Here is a recording of Bey reading an essay entitled Immediatism, which aptly names and describes the issue (note however that other groups have also claimed that term with wildly unrelated definitions). Demonkind suggests using the internet as a tool for organizing face to face interactions, and not relying on it as the only way you relate to other people. We further suggest that you completely delete Facebook, as it fosters a culture of mediated experience, as well as tracking your every move and monetizing your existence.

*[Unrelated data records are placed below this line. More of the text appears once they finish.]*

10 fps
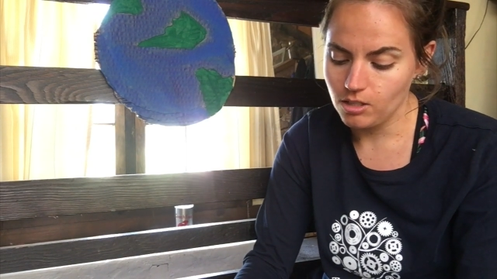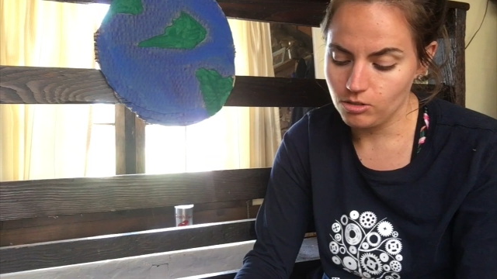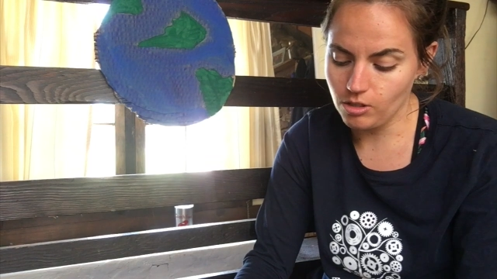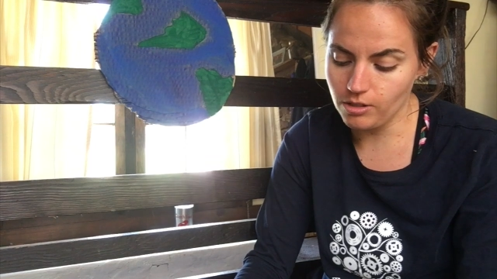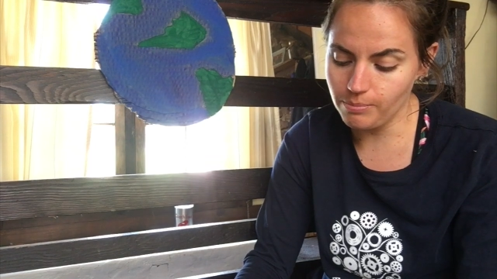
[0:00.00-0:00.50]

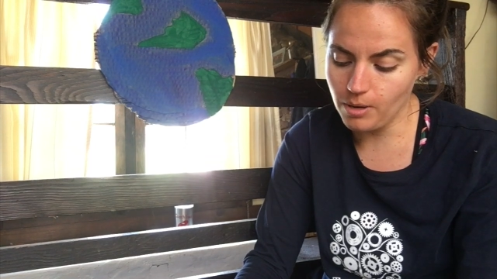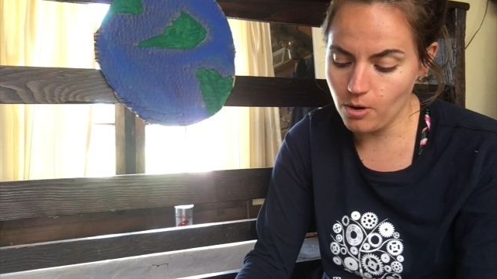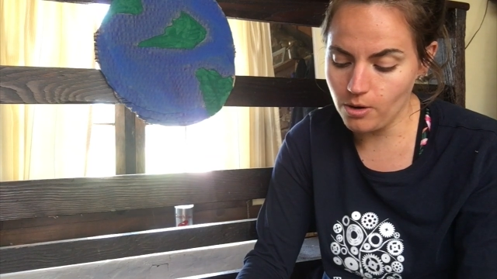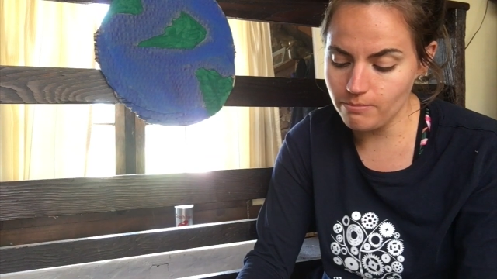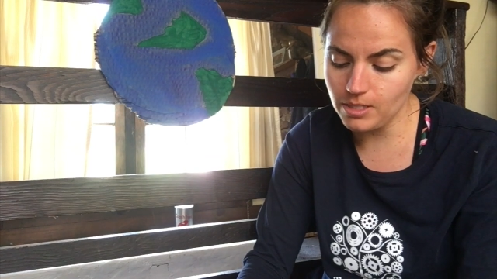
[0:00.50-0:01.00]
So the
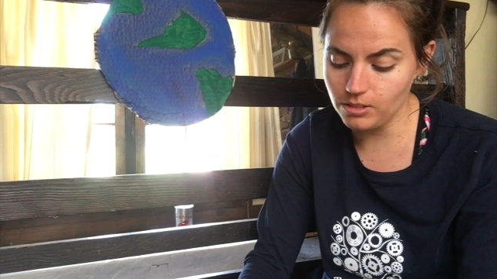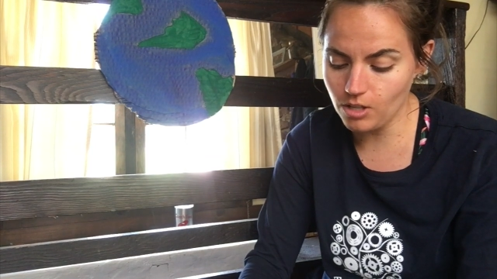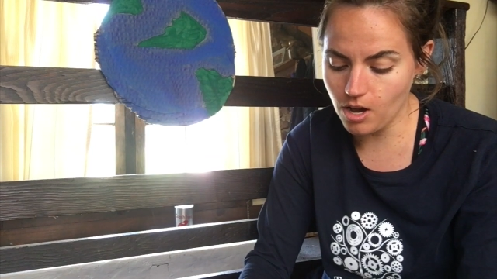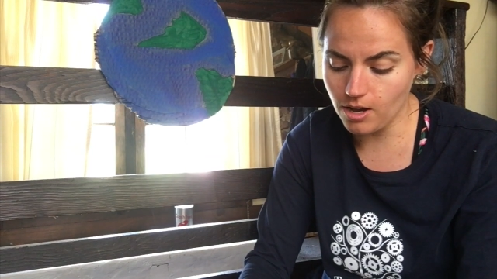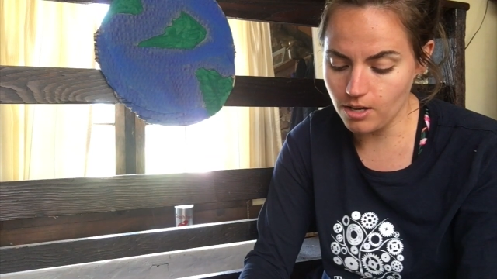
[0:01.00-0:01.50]
poem is
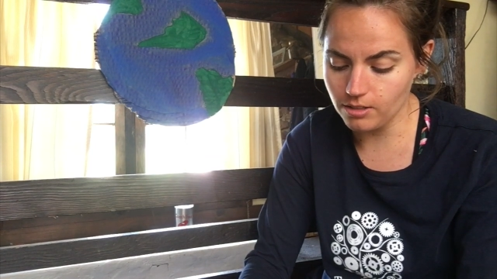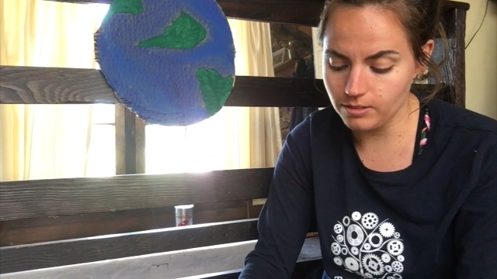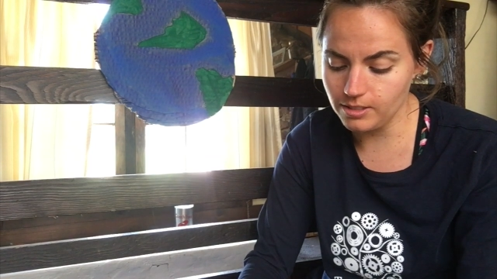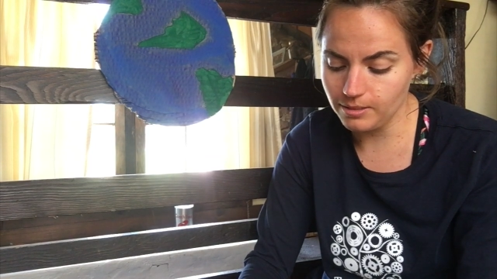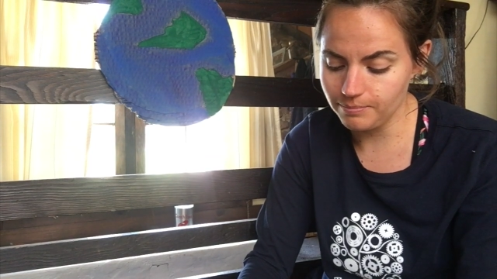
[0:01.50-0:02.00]
called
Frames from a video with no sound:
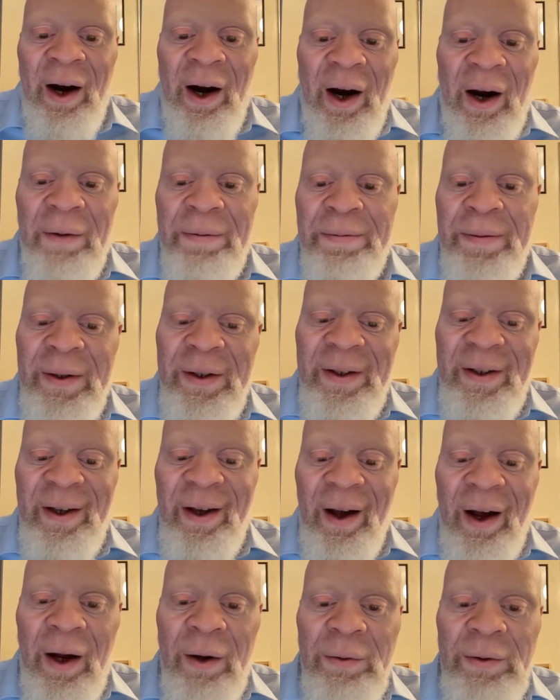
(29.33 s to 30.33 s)
I think
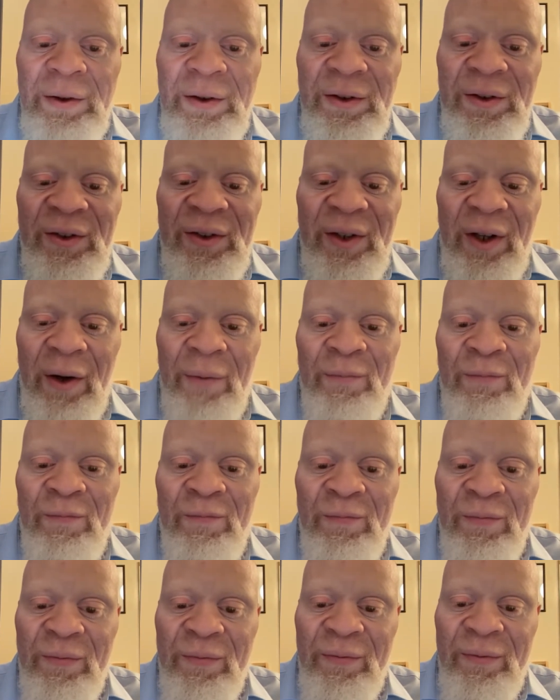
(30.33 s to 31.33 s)
I was,
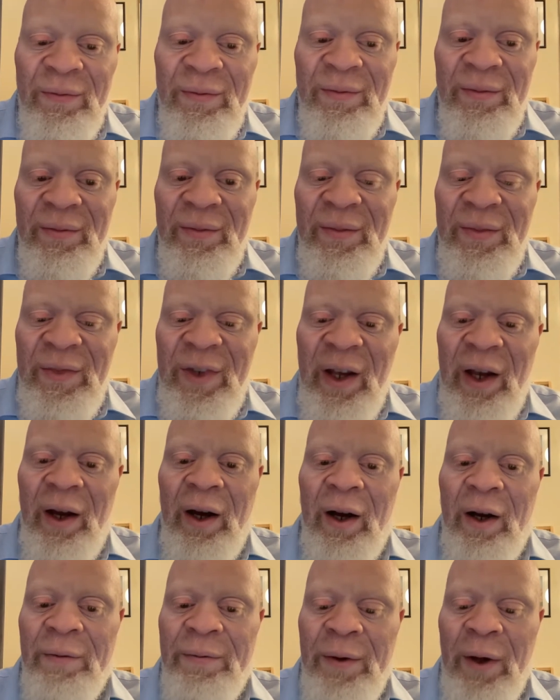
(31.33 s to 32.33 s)
um, yeah,
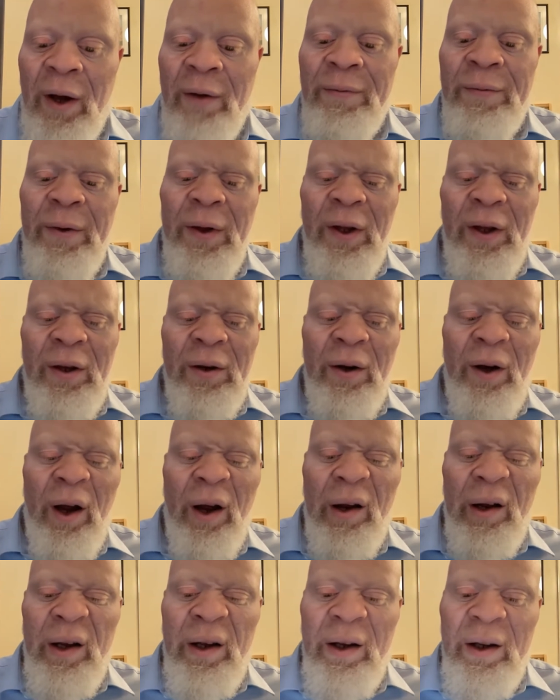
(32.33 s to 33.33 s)
I, th I think
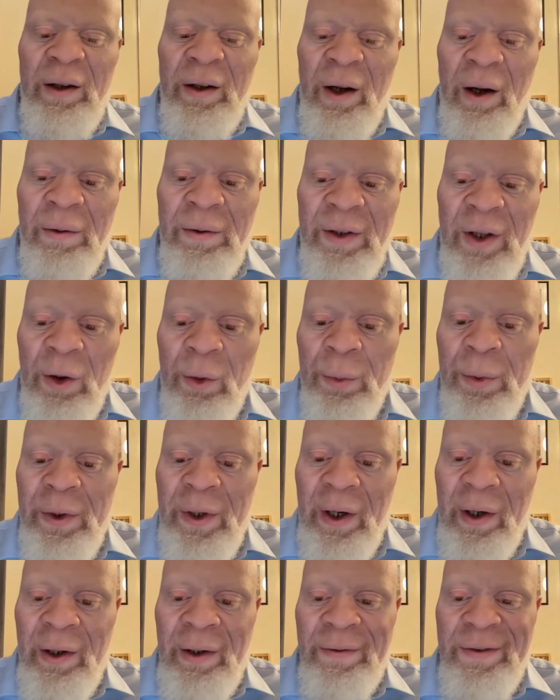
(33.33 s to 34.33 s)
I, I was helping
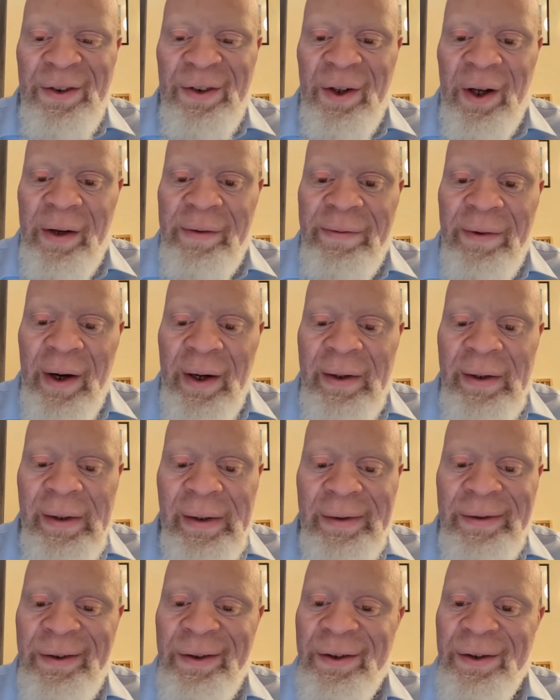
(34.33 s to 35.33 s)
out at Sci-Fi
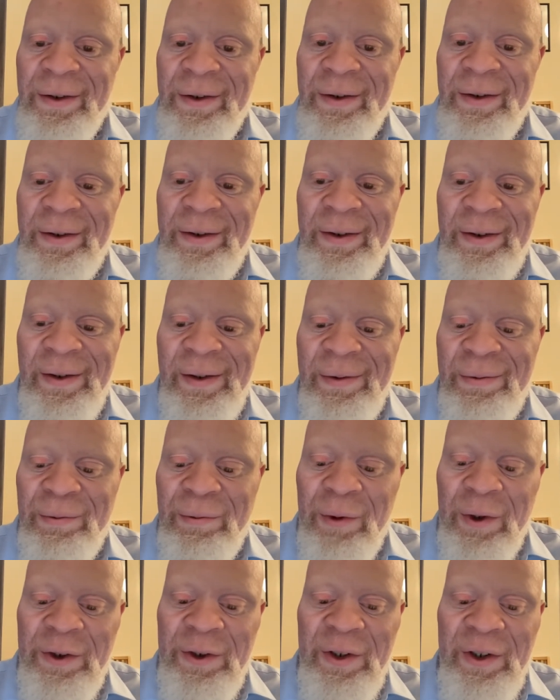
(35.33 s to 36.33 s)
London
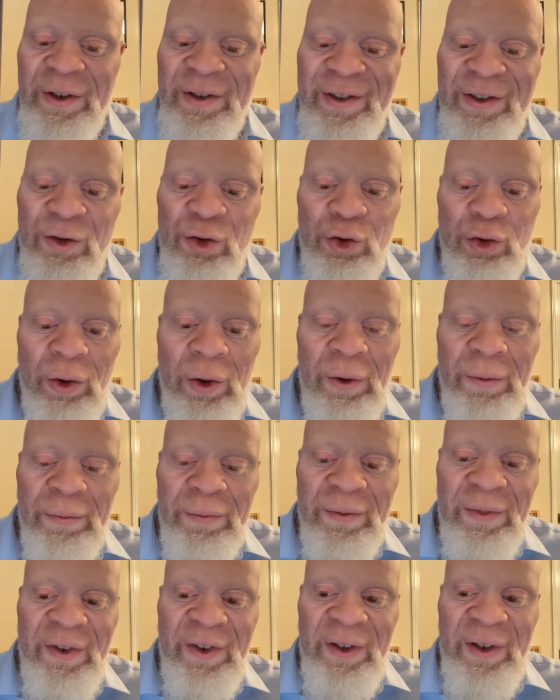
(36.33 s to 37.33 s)
when this
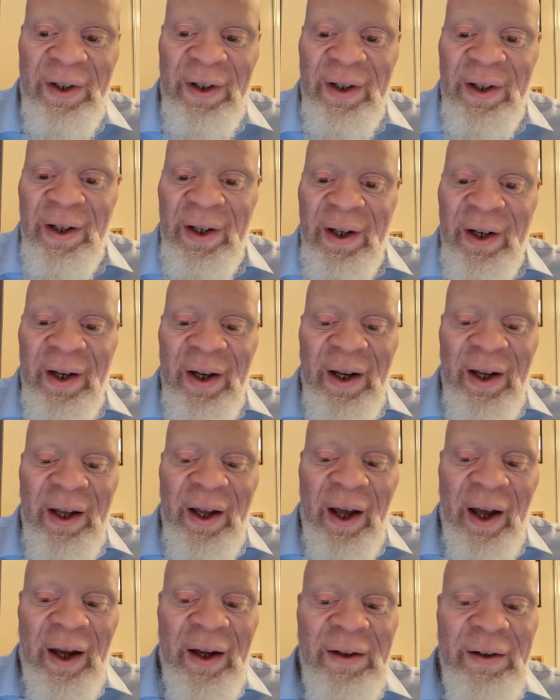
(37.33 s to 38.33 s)
dropped.
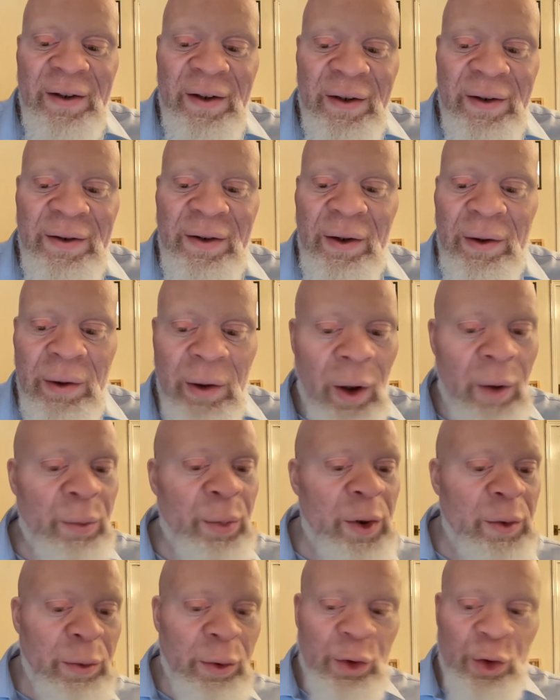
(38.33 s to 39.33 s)
And there's a lot of
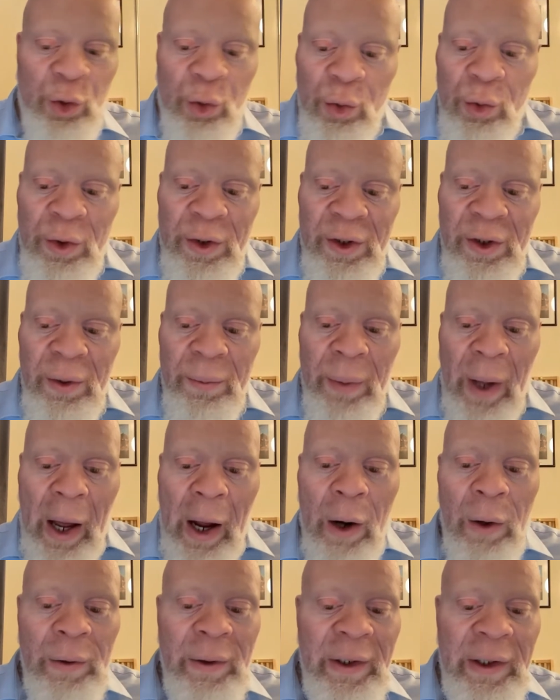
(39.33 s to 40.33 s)
people talking
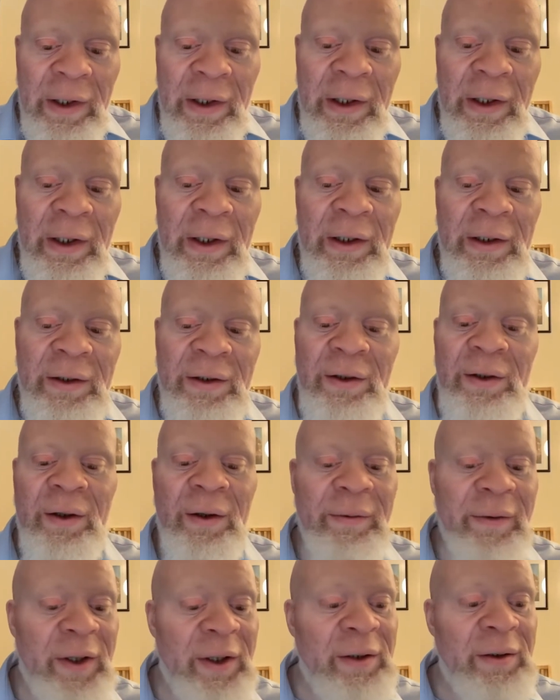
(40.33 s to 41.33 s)
about it, you know
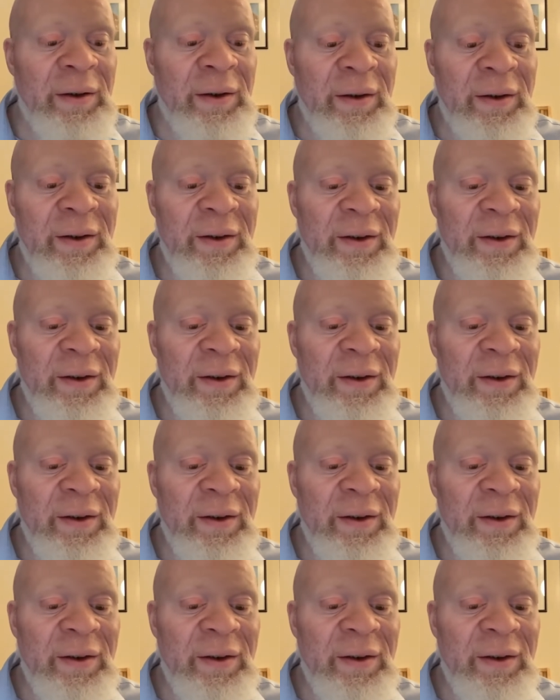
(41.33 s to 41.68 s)
what I mean?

But what about introverts? More than anyone else, loners must work to step out of their comfortable solitude. We create our own reality by changing our patterns and changing the way we talk to ourselves. Just because you don’t want to do something doesn’t mean you can’t do it; and further it doesn’t mean that your preference has some permanent and inviolable quality. Challenge yourself! Step out even though you know you may fall on your face. It might get awkward — but so what? You’ll find that you lived through it, and that the embarrassment or disappointment did not actually cause the world to end.
You may also find that the rewards reaped from making the effort, and the rewards of successfully helping someone else, end up far outweighing the cost of the initial discomfort. The “warm fuzzies” alone are worth the price of admission, but by making repeated efforts over time you create a system that fosters a newer, better reality for you in all aspects of your life. We grow stronger together than we do apart.
Even someone who absolutely cannot break their personal solitude can still support in a less-mediated way. You can buy art or music directly from the artist. You can write actual paper letters to your senators, congress people, or local business leaders. You can organize get-togethers for other people. You can leave surprise notes or money for others to randomly find, or buy coffee for the next person in line.
Apart from the literal togetherness of interacting immediately with people, we encourage the sense of togetherness with others in the spirit of compassion, regardless of context or short term actions. The whole point of Demonkind is that we can create a togetherness, through shared values and shared inspiration, without the regressive and reality-defying dogma of mainstream religion. We make this blessing a reality by changing the way we interact with the world around us.